Jake, my dog is part Anatolian shepherd, he is a street dog from Istanbul, I found him there at about 3 1/2 months old, and had him for a year there before moving back to the US. He's good with my goats now, and my cat, it takes him about a week to learn and accept who's in our 'pack'. Unfortunately I'm still working with the little goat to stop poking him. The dog is much more aware now, but sometimes gets caught off guard. Also too bad my dog is not always good with other dogs and has a VERY strong prey drive. 

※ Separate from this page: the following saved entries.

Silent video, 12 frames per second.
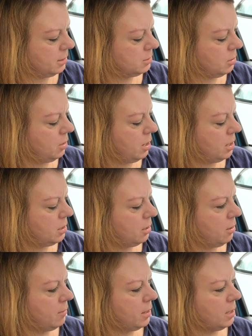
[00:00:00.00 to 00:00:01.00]
So you're either
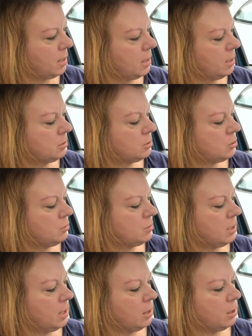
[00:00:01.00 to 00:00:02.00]
going,
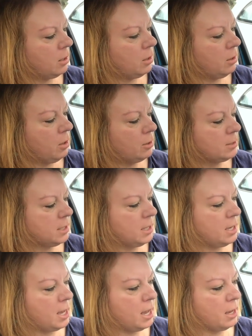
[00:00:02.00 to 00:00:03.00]
choosing closer
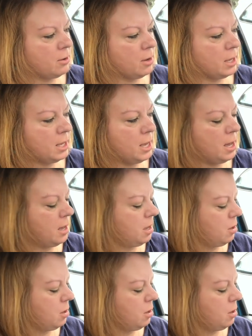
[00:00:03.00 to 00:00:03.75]
here and going here,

I sure hope my little guy grows up to be a good packer!


----------



## Jake Levi (Jun 9, 2011)

The Anatolians are great dogs, I really like them, their protectiveness is legendary. Good that he accepts your cat as part of the fanily. He will have to learn to accept other dogs on the trail though. Your goats have a real protector, and you do too!


----------



## Saltlick (Jun 12, 2011)

yep, I kept him on leash most of the time on the trail - too bad - I hope to get him some professional help soon - it stems from anxiety, we got jumped a lot (well, he did) by big street dogs while walking in Istanbul, I used to have to carry a stick sometimes to fend them off - and he was seriously attacked by an aggressive German shepherd here in SF - since then his anxiety has grown, and he approaches new dogs with hair raised and tense - sometimes he's great though and he does have his dog friends... not sure what else is in his mix, he's pretty small (63 pounds)


----------



## Jake Levi (Jun 9, 2011)

Maybe his other part is the Turkish version of the Israel Cannani, a local pariah dog, some make good shepherds and others good guard dogs and some both. I have seen some of those big Anatolians on the streets. 80-90 lbs and a few bigger. Up in Anatolia they sometimes get big, most I saw were around 80lbs.


----------



## Saltlick (Jun 12, 2011)

I was bitten by a BIG one in Istanbul... she lived in the park and everyone called her ""Deli Kiz"" which means Crazy Girl - she had bitten many people - she was my buddy, used to sleep with her head in my lap, but one day I accidently startled her on her blind side (she has one eye) and she bit me... wasn't her fault, but after that she never trusted me again and acted intimidating (and I WAS intimidated) - sadly I heard after I moved away that the city came and got her


----------



## Jake Levi (Jun 9, 2011)

Turkey has several good breeds of herd guard and family dogs, a lot of intermixing of them up in the hills. Aggresiveness is a plus to them up there. I tested several with bite sleeve and they are very serious biters. We got a couple pups from one such.


----------



## Jayme_Alaska (Jan 4, 2011)

I love your wether!! What epic horns he has  I can't wait till my goats are old enough to carry a pack.


----------



## Idaho Goat Company (Mar 8, 2012)

GREAT PICS!!


----------